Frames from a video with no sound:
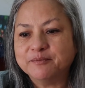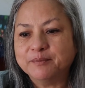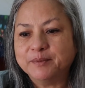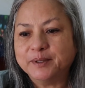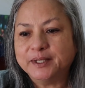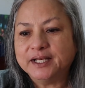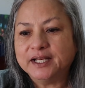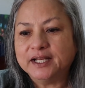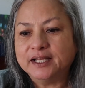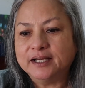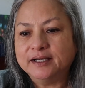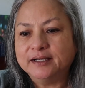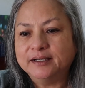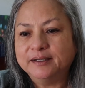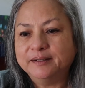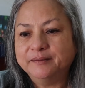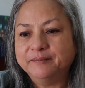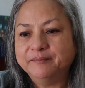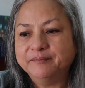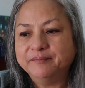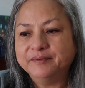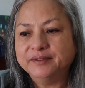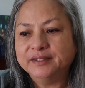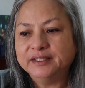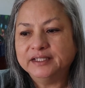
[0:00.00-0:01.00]
But
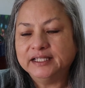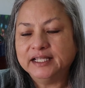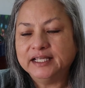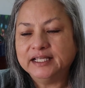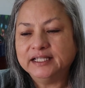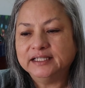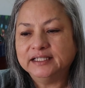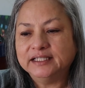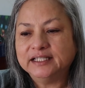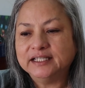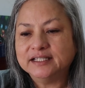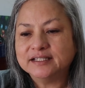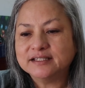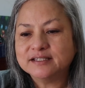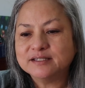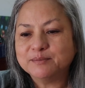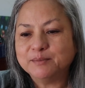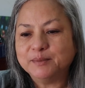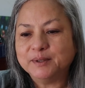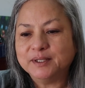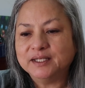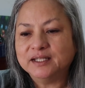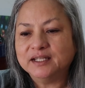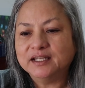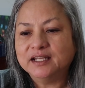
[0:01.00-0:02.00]
um, lately, it's
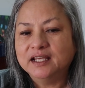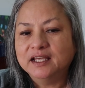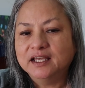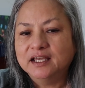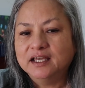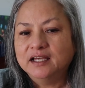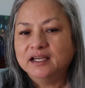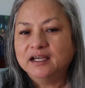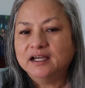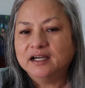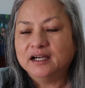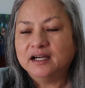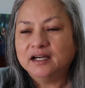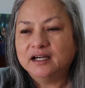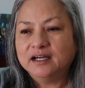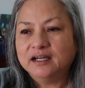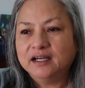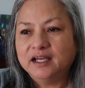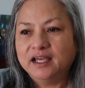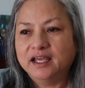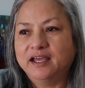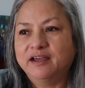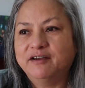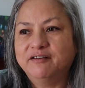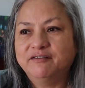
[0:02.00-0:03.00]
been
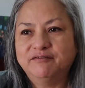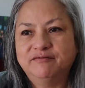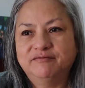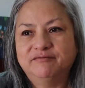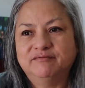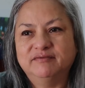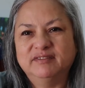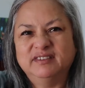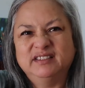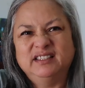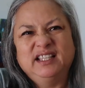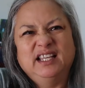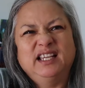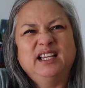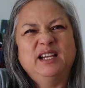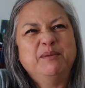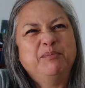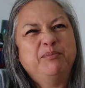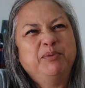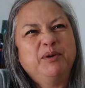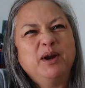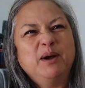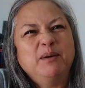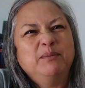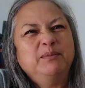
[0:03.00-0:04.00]
uh, have like a
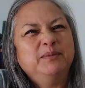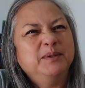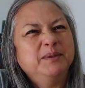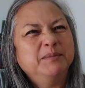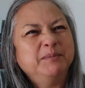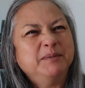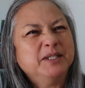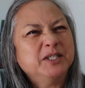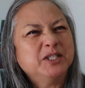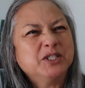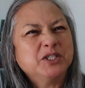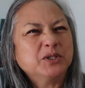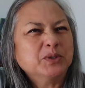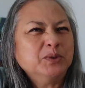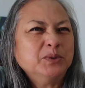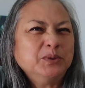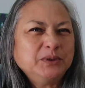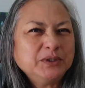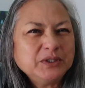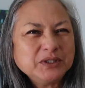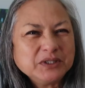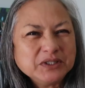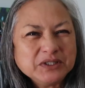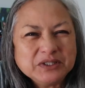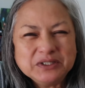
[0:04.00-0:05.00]
problem with my
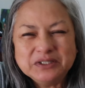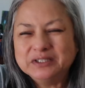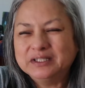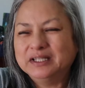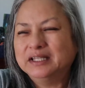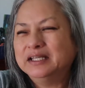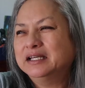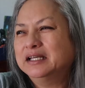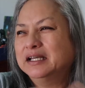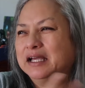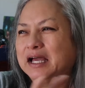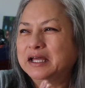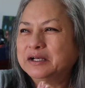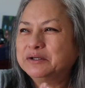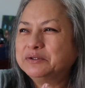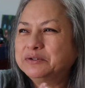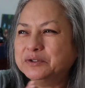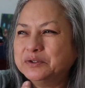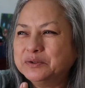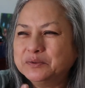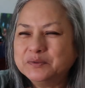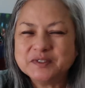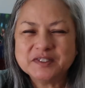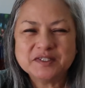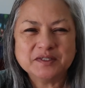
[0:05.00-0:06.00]
shoulder. Like I don't
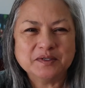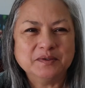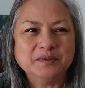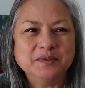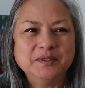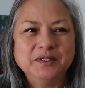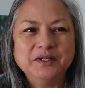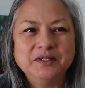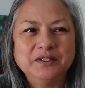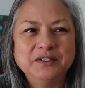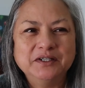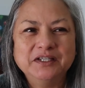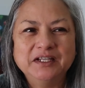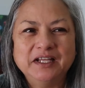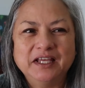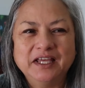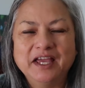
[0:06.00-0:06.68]
know what's going on.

Action item
The records above, minus their pictures, are to be returned word for word.

Solution for this task
Frames from a video with no sound:
[0:00.00-0:01.00]
But
[0:01.00-0:02.00]
um, lately, it's
[0:02.00-0:03.00]
been
[0:03.00-0:04.00]
uh, have like a
[0:04.00-0:05.00]
problem with my
[0:05.00-0:06.00]
shoulder. Like I don't
[0:06.00-0:06.68]
know what's going on.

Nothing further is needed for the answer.